Each and every line below goes into your answer unchanged, but leave out the images.
==== TASK INPUTS ====
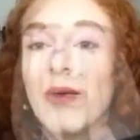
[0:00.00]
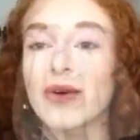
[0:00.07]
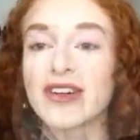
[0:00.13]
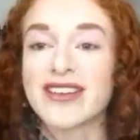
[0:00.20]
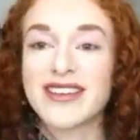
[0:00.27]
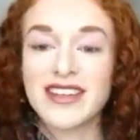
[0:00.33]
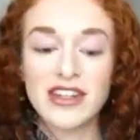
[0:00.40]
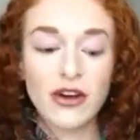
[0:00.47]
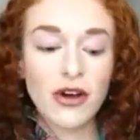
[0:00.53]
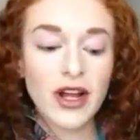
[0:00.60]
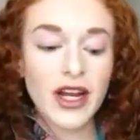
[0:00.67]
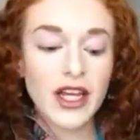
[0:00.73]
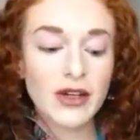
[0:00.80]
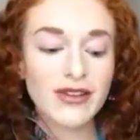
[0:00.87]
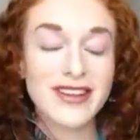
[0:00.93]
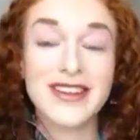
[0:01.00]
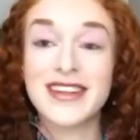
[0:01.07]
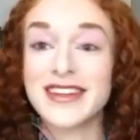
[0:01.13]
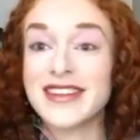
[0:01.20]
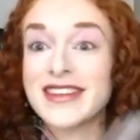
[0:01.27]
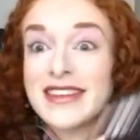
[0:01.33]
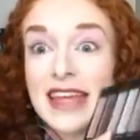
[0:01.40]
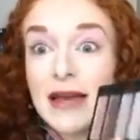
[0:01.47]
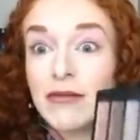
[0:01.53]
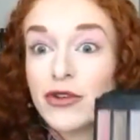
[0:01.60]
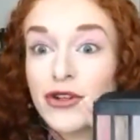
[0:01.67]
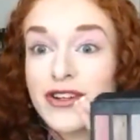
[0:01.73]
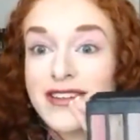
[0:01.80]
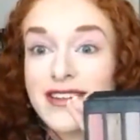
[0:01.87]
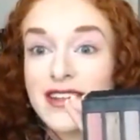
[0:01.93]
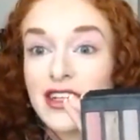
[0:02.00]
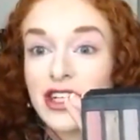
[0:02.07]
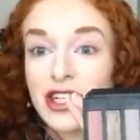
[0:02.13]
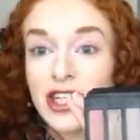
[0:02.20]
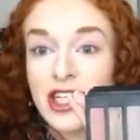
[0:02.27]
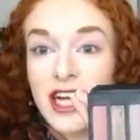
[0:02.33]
We're still gonna use the same transition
====
**SOLUTION**
[0:00.00]
[0:00.07]
[0:00.13]
[0:00.20]
[0:00.27]
[0:00.33]
[0:00.40]
[0:00.47]
[0:00.53]
[0:00.60]
[0:00.67]
[0:00.73]
[0:00.80]
[0:00.87]
[0:00.93]
[0:01.00]
[0:01.07]
[0:01.13]
[0:01.20]
[0:01.27]
[0:01.33]
[0:01.40]
[0:01.47]
[0:01.53]
[0:01.60]
[0:01.67]
[0:01.73]
[0:01.80]
[0:01.87]
[0:01.93]
[0:02.00]
[0:02.07]
[0:02.13]
[0:02.20]
[0:02.27]
[0:02.33]
We're still gonna use the same transition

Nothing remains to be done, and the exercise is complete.